# Barranca del Cobre - TOURS



## defuentes (Sep 19, 2008)

Hola a todos, quería preguntarles si alguien sabe de una buena compañía o persona que organice viajes a Las Barrancas del Cobre y/o a otros buenos destinos en México, yo vivo en el D.F. pero quiero hacer un buen viaje de 1 semana de bici, estoy considerando seriamente irme a MOAB pero no se si de el presupuesto, he encontrado muchos links de compañías que organizan viajes tipo estos:

http://www.geoecotours.com/tours/coppercanyon-mexico.php

http://www.sacredrides.com/tours/mexico/yogamtb/

Pero son compañías americanas, que esta bien, pero me imagino que habrá gente en México que te lo pueda armar con la misma calidad, ¿alguien ha ido o sabe por favor?.
Gracias y saludos.


----------



## the last biker (Oct 12, 2005)

defuentes said:


> Hola a todos, quería preguntarles si alguien sabe de una buena compañía o persona que organice viajes a Las Barrancas del Cobre y/o a otros buenos destinos en México, yo vivo en el D.F. pero quiero hacer un buen viaje de 1 semana de bici, estoy considerando seriamente irme a MOAB pero no se si de el presupuesto, he encontrado muchos links de compañías que organizan viajes tipo estos:
> 
> Pero son compañías americanas, que esta bien, pero me imagino que habrá gente en México que te lo pueda armar con la misma calidad, ¿alguien ha ido o sabe por favor?.
> Gracias y saludos.


---------------------------------------------------------------------------------------------------------------------------

defuentes :

Si quieres ir a Moab o algún otro lugar de los mas conocidos para ir a darle a la mtbike como Winter Park, Mammoth , Whistler , Tahoe, B,B, , etc. no necesitas realmente que te armen un tour , ni que te organicen nada .

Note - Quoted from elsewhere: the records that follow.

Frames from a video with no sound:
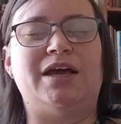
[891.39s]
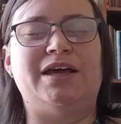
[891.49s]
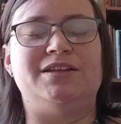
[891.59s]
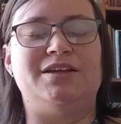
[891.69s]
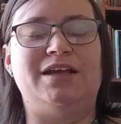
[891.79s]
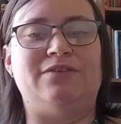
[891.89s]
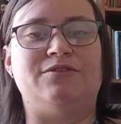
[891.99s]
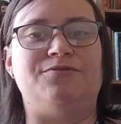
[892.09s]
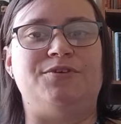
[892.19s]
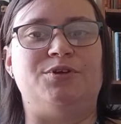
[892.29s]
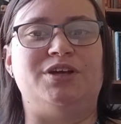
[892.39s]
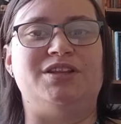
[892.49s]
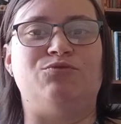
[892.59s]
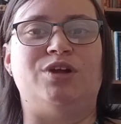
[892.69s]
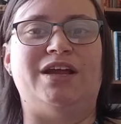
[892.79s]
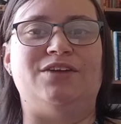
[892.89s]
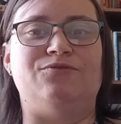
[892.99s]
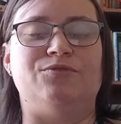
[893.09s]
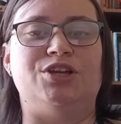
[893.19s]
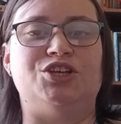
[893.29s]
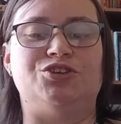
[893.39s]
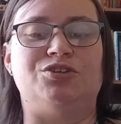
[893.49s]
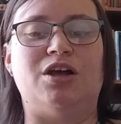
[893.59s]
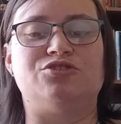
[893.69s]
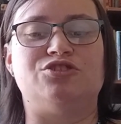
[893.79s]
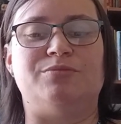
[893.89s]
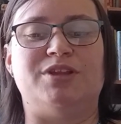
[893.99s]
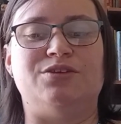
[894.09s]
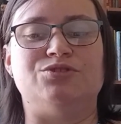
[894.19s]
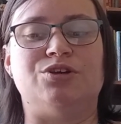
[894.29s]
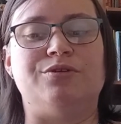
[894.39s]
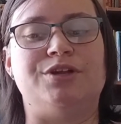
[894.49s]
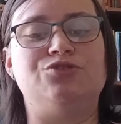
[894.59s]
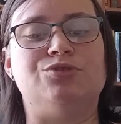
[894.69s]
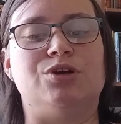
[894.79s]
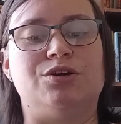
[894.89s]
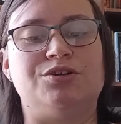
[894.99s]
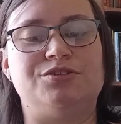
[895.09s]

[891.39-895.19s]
I did have a feeling when I initially talked to him that he was already drunk.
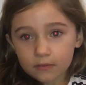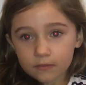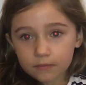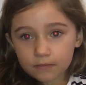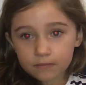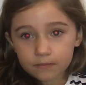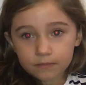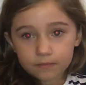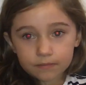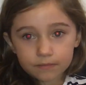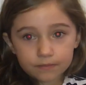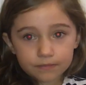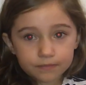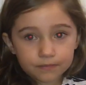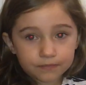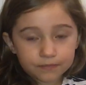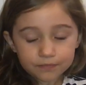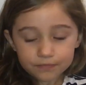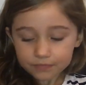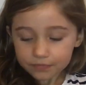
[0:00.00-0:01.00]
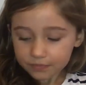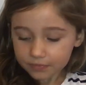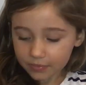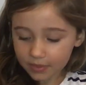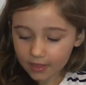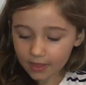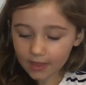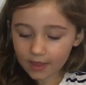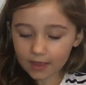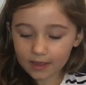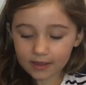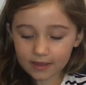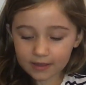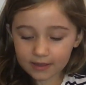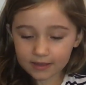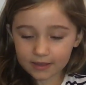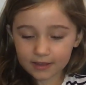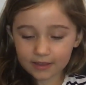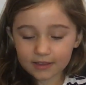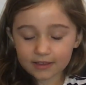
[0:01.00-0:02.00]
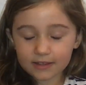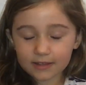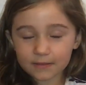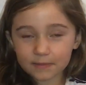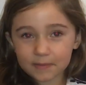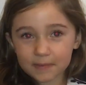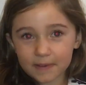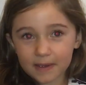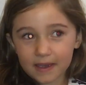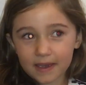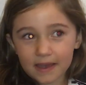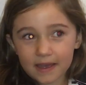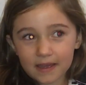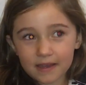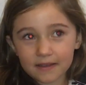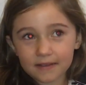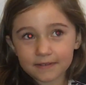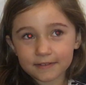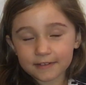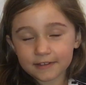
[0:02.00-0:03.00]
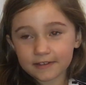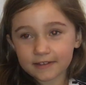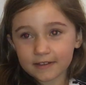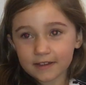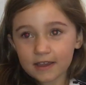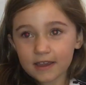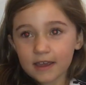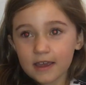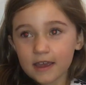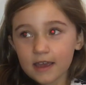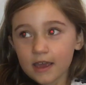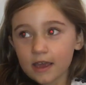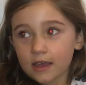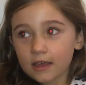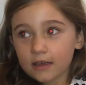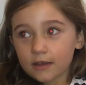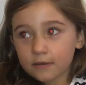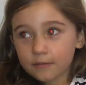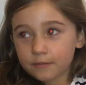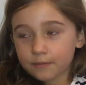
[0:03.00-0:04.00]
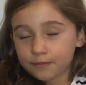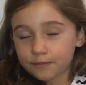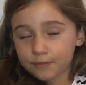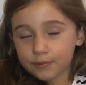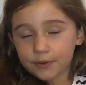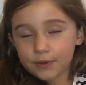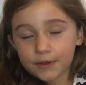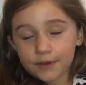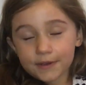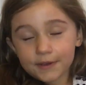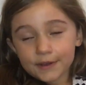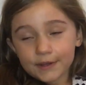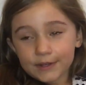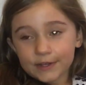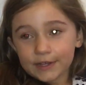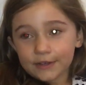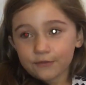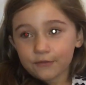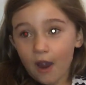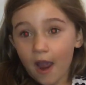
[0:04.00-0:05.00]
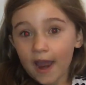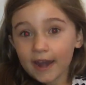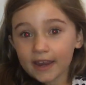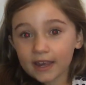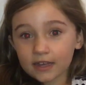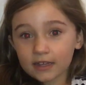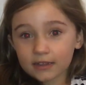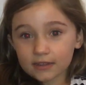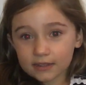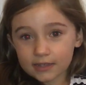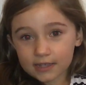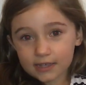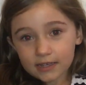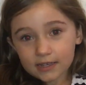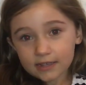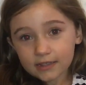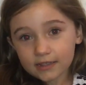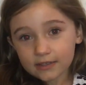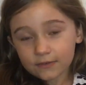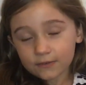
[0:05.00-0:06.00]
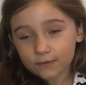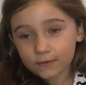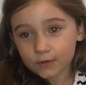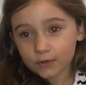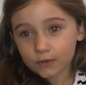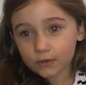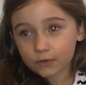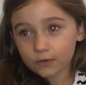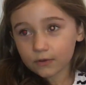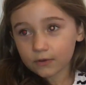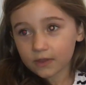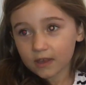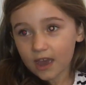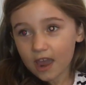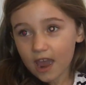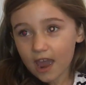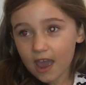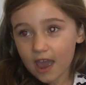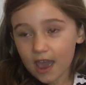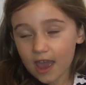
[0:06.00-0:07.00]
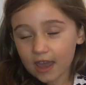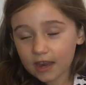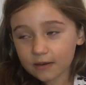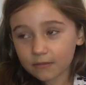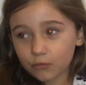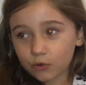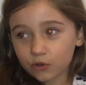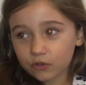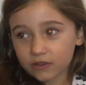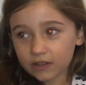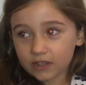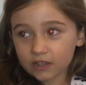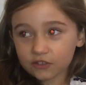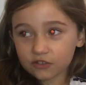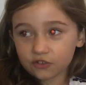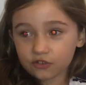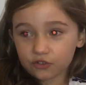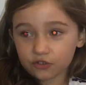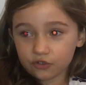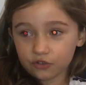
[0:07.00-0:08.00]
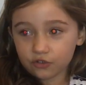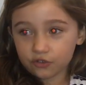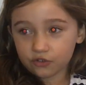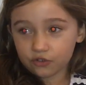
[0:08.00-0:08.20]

So what was the book about? It's about Pearlie writing a list for all the animals in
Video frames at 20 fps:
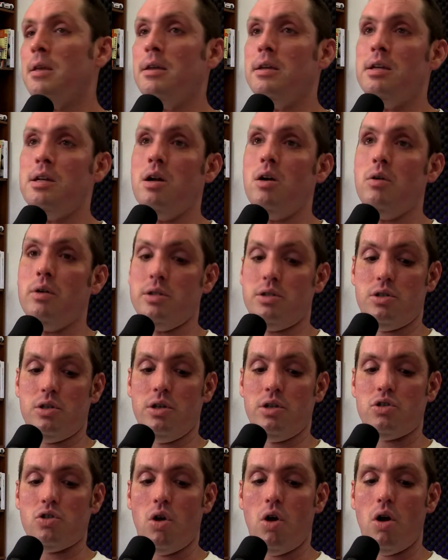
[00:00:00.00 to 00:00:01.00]
you know, it's
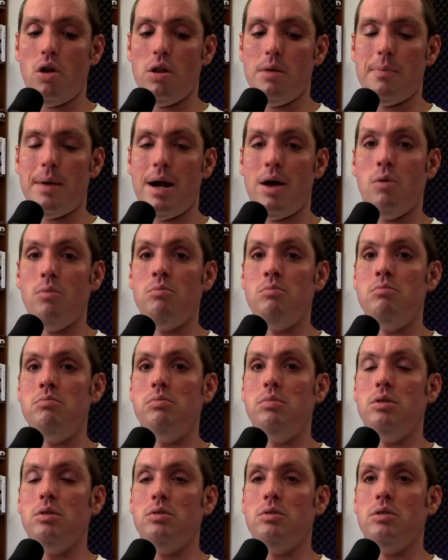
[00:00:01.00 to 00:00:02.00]
it's all about
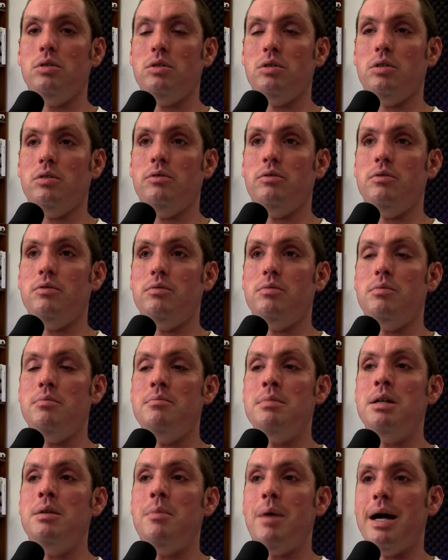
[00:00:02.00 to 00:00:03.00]

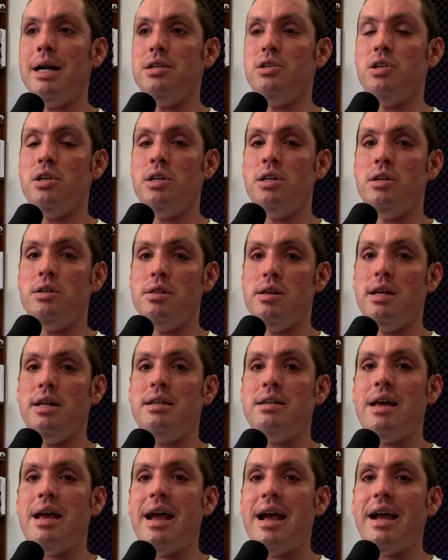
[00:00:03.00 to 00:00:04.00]
minimizing the
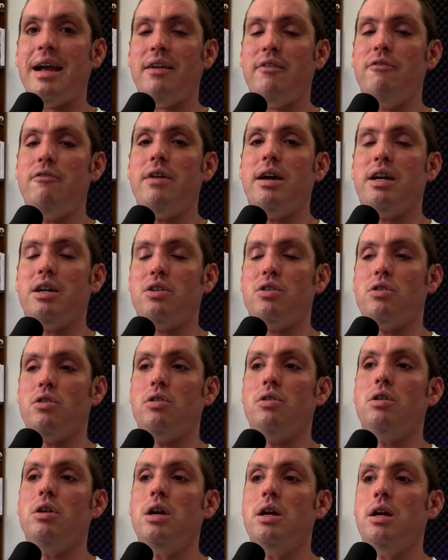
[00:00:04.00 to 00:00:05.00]
attack
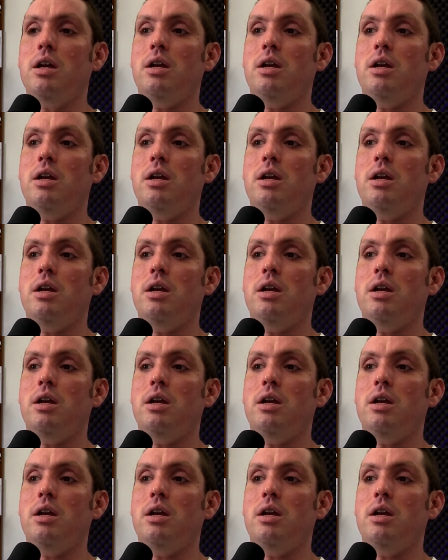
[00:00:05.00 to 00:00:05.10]
vector,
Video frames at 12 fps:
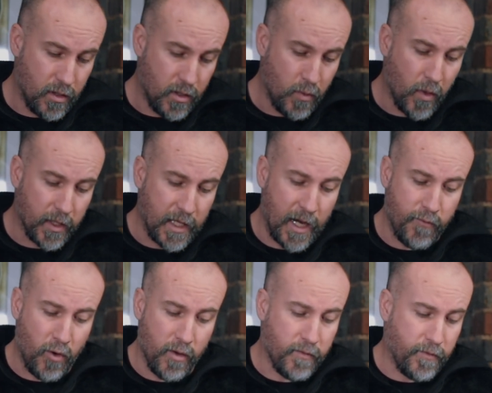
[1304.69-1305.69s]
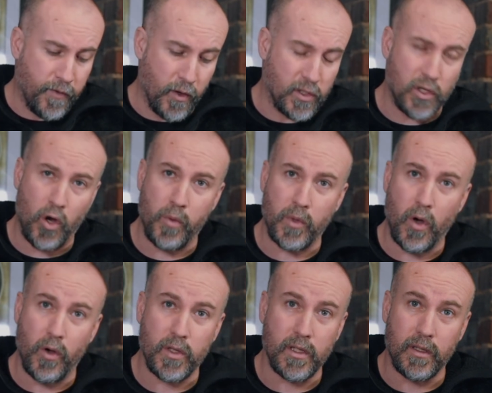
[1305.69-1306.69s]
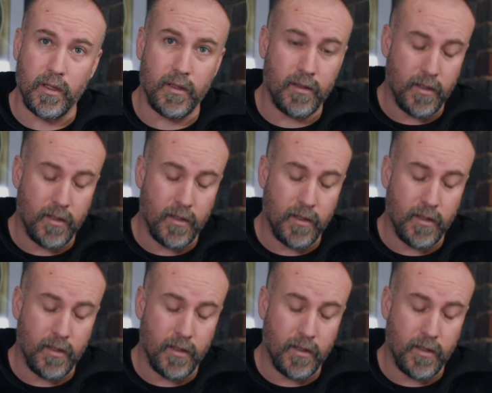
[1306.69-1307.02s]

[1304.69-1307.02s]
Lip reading: you want to get it right first time, guys, and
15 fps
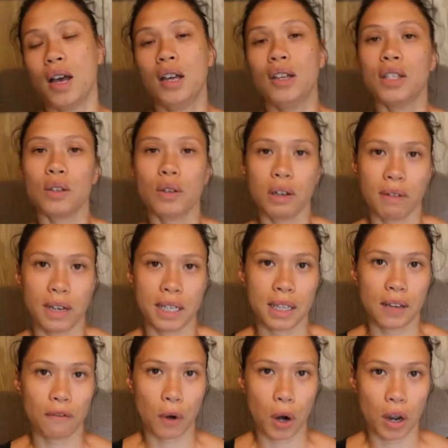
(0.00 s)
So anyways,
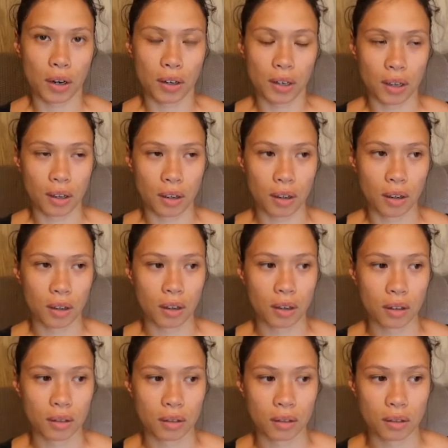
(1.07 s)
I frogged
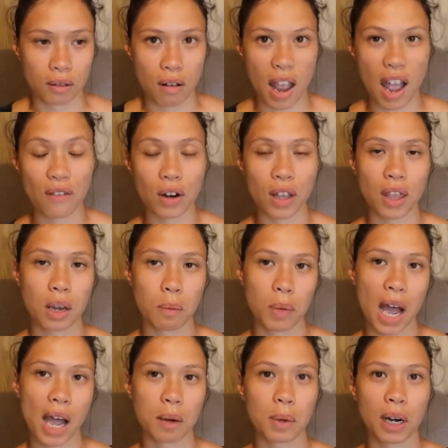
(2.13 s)
everything
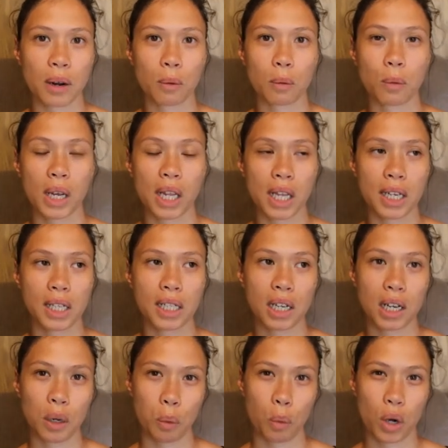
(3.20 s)
back, but I really
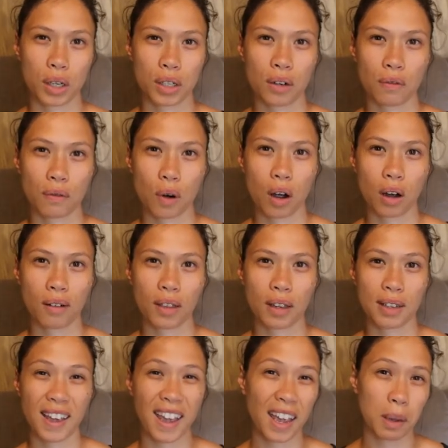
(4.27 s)
didn't want to frog the
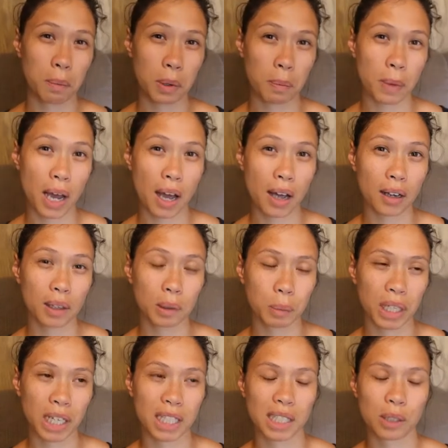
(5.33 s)
tape back
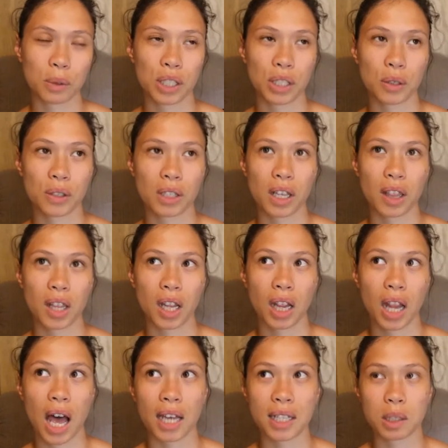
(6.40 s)
because it was using the
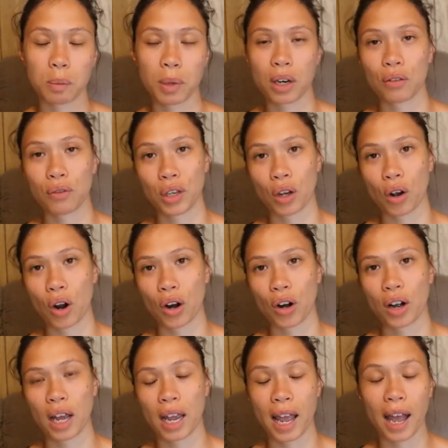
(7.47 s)
last bit of yarn
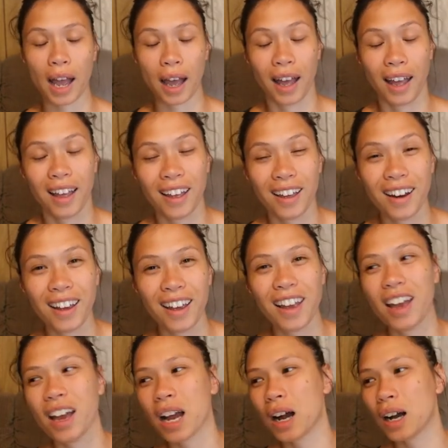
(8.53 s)
I had
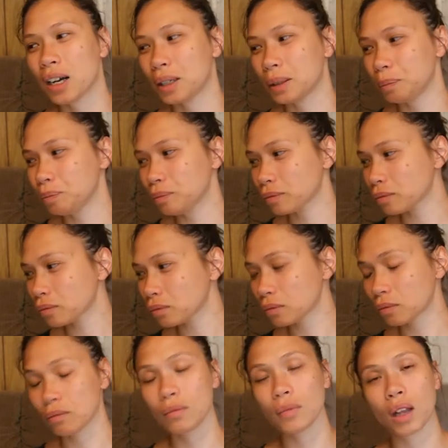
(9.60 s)
on
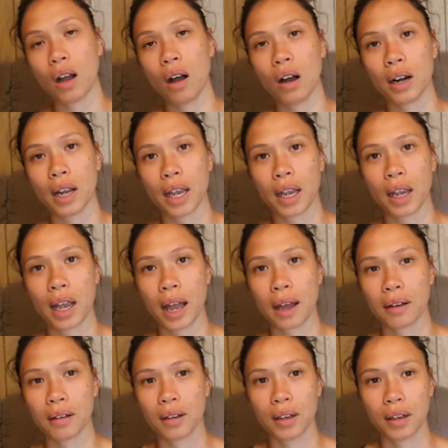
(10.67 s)
a
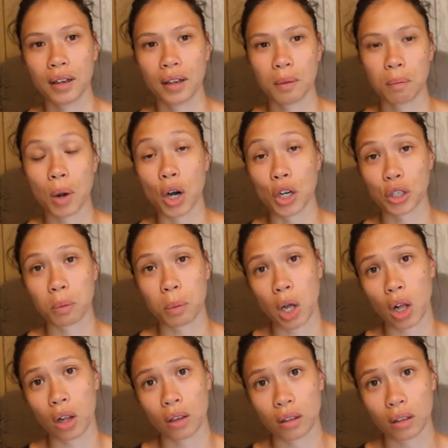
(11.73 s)
partial
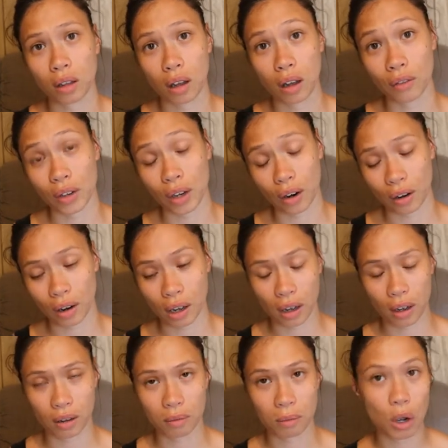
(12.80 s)
ball of yarn,
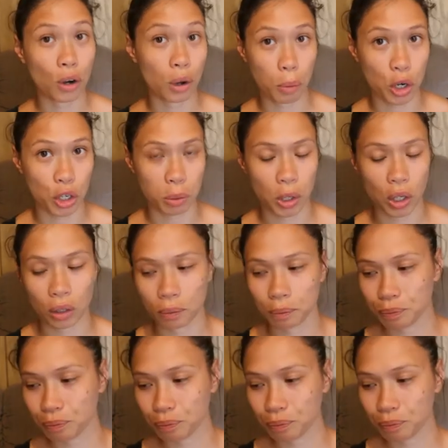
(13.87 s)
on a partial ball.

En todos estos lugares durante la época en que las rutas están abiertas para el mtb , hay hoteles, bicis y servicios de sobra que lo unico que necesitas es reservarlos con buena anticipación y ya .

En los diferentes lugares hay muchas personas practicando mtb , en algunos lugares hay de todos los niveles y en otros de intermedio para arriba , incluso ahí mismo te haces de amigos , y las rutas están bien marcadas .

Ir por tu cuenta te sale mucho mas económico que andar pagando por tours "guiados " en donde el que hace buen negocio es el que los organiza y a veces los precios son realmente exageradamente voraces.

Investiga en los sitios de los diferentes lugares , si piensas ir en este año te tienes que apurar ya que por ahí de finales de sep o principios de oct . en muchos lugares cierran las pistas de mtb para darle entrada a los deportes invernales.

Avientate y lánzate , te vas a divertir más manejando tus tiempos , gustos y preferencias de mtb , sin necesidad de que alguien te esté manejando todo en el viaje , donde duermes , donde comes , a que hora , que día etc etc , mtb también es libertad !!!

Puedes animar a unos cuates de confianzay que le den al mtb y se van en un grupo de 4 por ejemplo y ahorran buena lana en hoteles y renta de auto.

Saludos y suerte .

the last biker


----------



## the last biker (Oct 12, 2005)

*PM sent*



defuentes said:


> ¿alguien ha ido o sabe por favor?.
> Gracias y saludos.


,,,,,,,,,,,,,,,,,,,,,,,,,,,,,,,,,,,,,,,,,,,,,,,,,,,,,,,,,,,,,,,

E. , te mandé un PM

Saludos

the last biker


----------



## DrF035 (Aug 16, 2007)

*Malinchismo Noooooooo !!!*

Haber, haber como esta esto?

Contratar unos guias EXTRANJEROS para que te guien en MEXICO :nono: :nono: :nono:

Si quieres explorar las Barrancas del Cobre o cualquier otro destino de los muchos maravillosos que hay en Mexico te recomiento a Walter de Aventura Pantera.

Yo tome un Tour hace algunos años a Durango y fue una experiencia increible, tanto por el lugar, como por la organizacion de Walter.

Checa su pagina y escoge cualquiera de los increibles lugares que ellos recomiendan o si no el se adapta a cualquier otro lugar en Mexico que tu le solicites

http://www.aventurapantera.com.mx/index.html

Saludos y cualquier duda o comentario lo platicamos por este medio.

Dr Foes


----------



## defuentes (Sep 19, 2008)

Perfecto, les agradezco mucho a los dos su ayuda, voy a investigar lo de Walter y estoy viendo si me animo para MOAB, si sería ya en Septiembre/Octubre!.
Gracias.


----------